**The records**
....
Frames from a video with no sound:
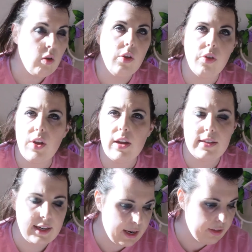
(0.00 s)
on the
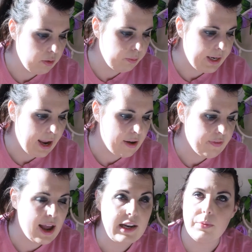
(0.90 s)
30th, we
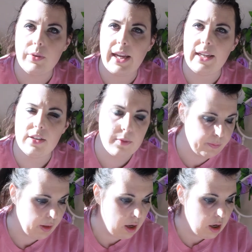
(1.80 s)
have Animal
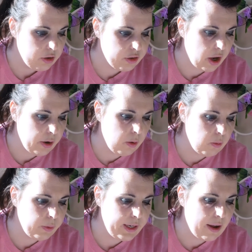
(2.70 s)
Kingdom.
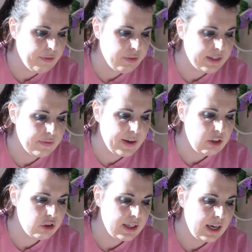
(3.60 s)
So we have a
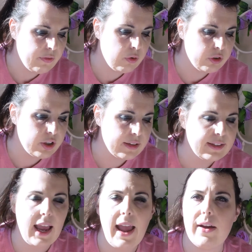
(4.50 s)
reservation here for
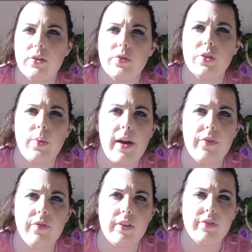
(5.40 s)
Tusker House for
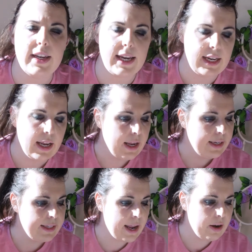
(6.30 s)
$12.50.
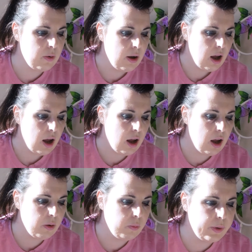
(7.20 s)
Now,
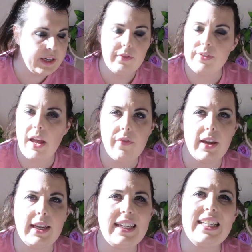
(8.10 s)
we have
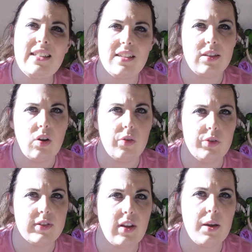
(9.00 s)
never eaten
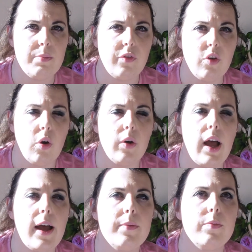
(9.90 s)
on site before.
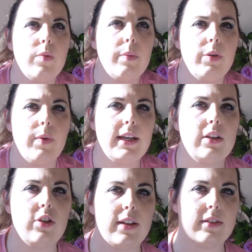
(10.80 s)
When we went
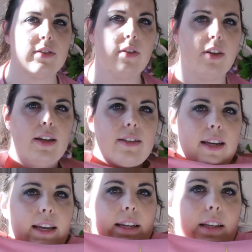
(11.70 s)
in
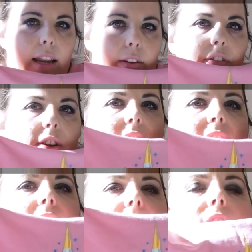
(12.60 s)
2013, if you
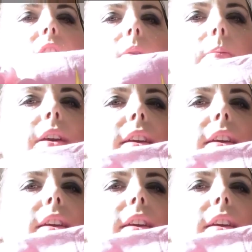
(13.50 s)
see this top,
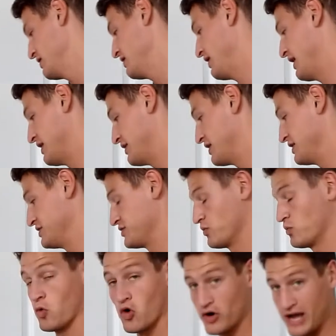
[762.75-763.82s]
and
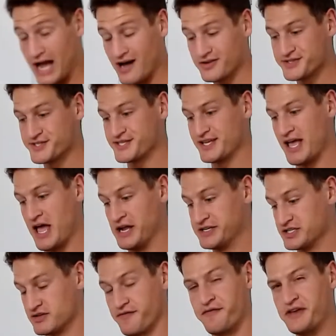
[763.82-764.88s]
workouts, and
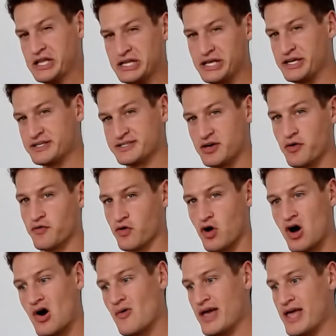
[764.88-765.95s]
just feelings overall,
....
**What to work on**
Please produce an exact copy of the listing, omitting the pictures.

**Answer box**
Frames from a video with no sound:
(0.00 s)
on the
(0.90 s)
30th, we
(1.80 s)
have Animal
(2.70 s)
Kingdom.
(3.60 s)
So we have a
(4.50 s)
reservation here for
(5.40 s)
Tusker House for
(6.30 s)
$12.50.
(7.20 s)
Now,
(8.10 s)
we have
(9.00 s)
never eaten
(9.90 s)
on site before.
(10.80 s)
When we went
(11.70 s)
in
(12.60 s)
2013, if you
(13.50 s)
see this top,
[762.75-763.82s]
and
[763.82-764.88s]
workouts, and
[764.88-765.95s]
just feelings overall,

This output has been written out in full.